*** Raw data Section Begins ***
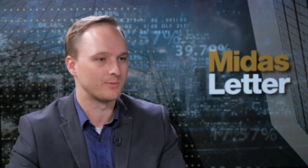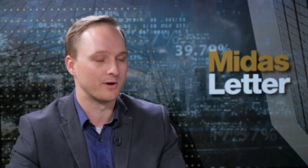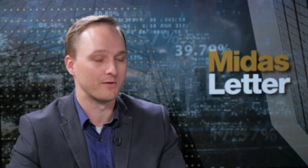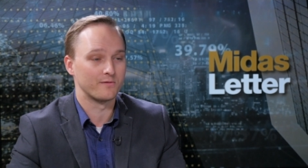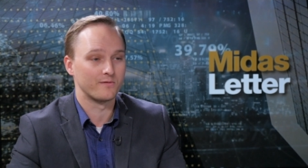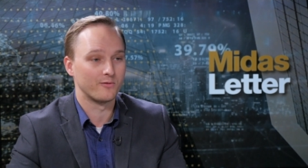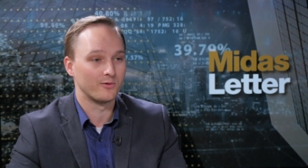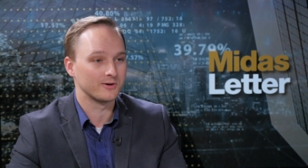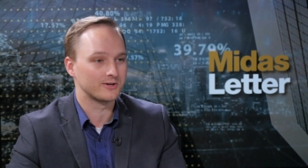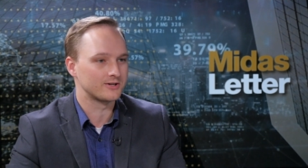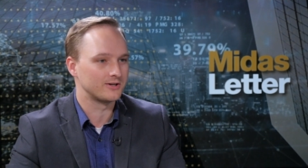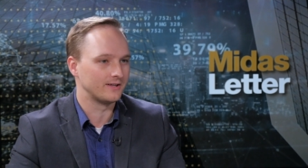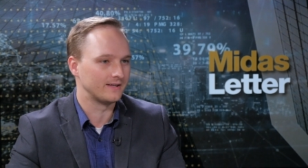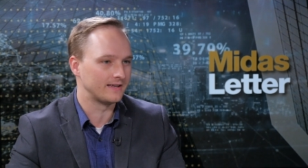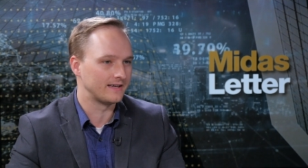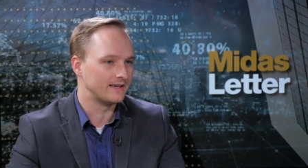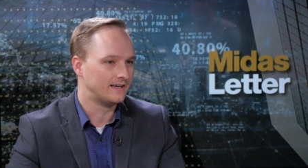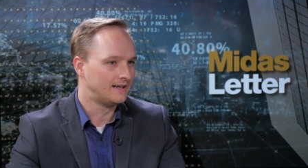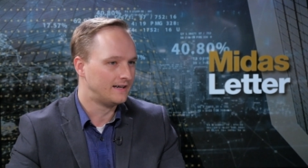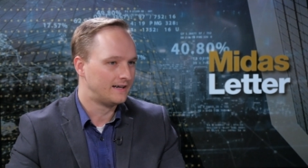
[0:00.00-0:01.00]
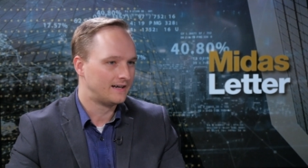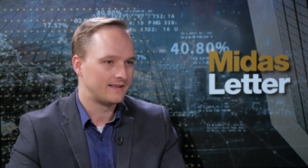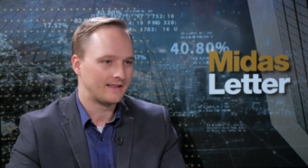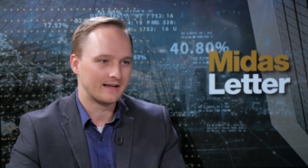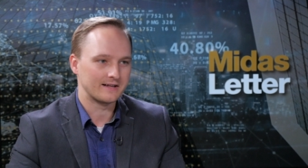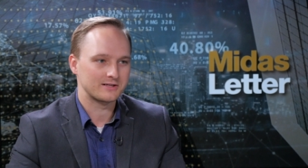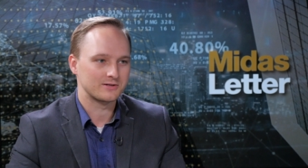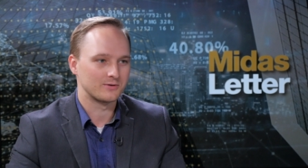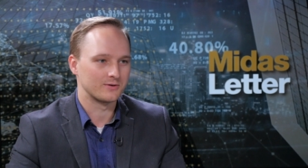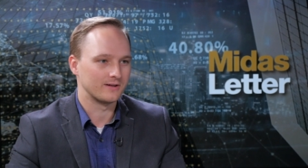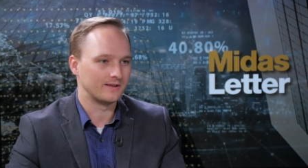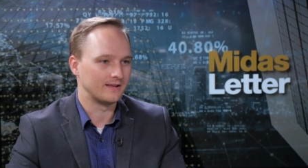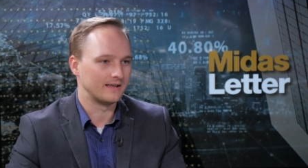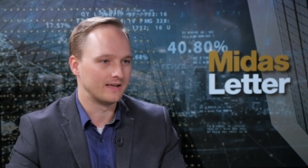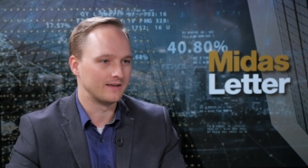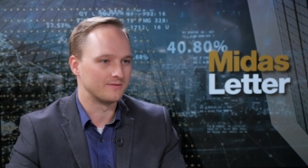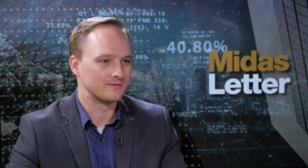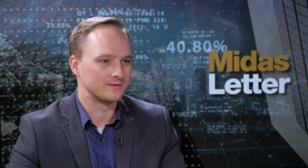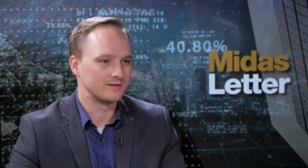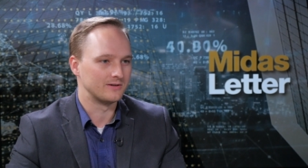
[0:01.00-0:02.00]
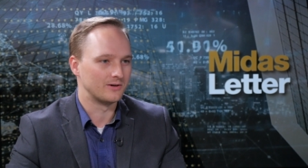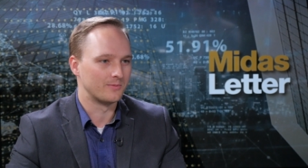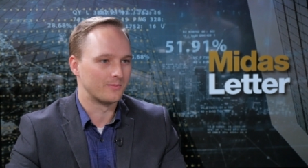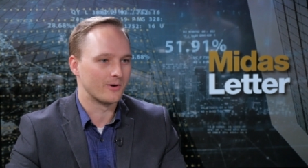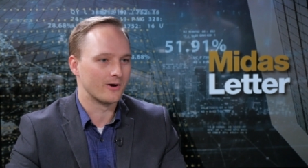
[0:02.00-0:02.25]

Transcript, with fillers: But unfortunately, that sort of leaves, you know,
*** Raw data Section Ends ***
◆ What is needed
Copy out all the data above exactly as written. Skip the pictures.

◆ Result
[0:00.00-0:01.00]
[0:01.00-0:02.00]
[0:02.00-0:02.25]

Transcript, with fillers: But unfortunately, that sort of leaves, you know,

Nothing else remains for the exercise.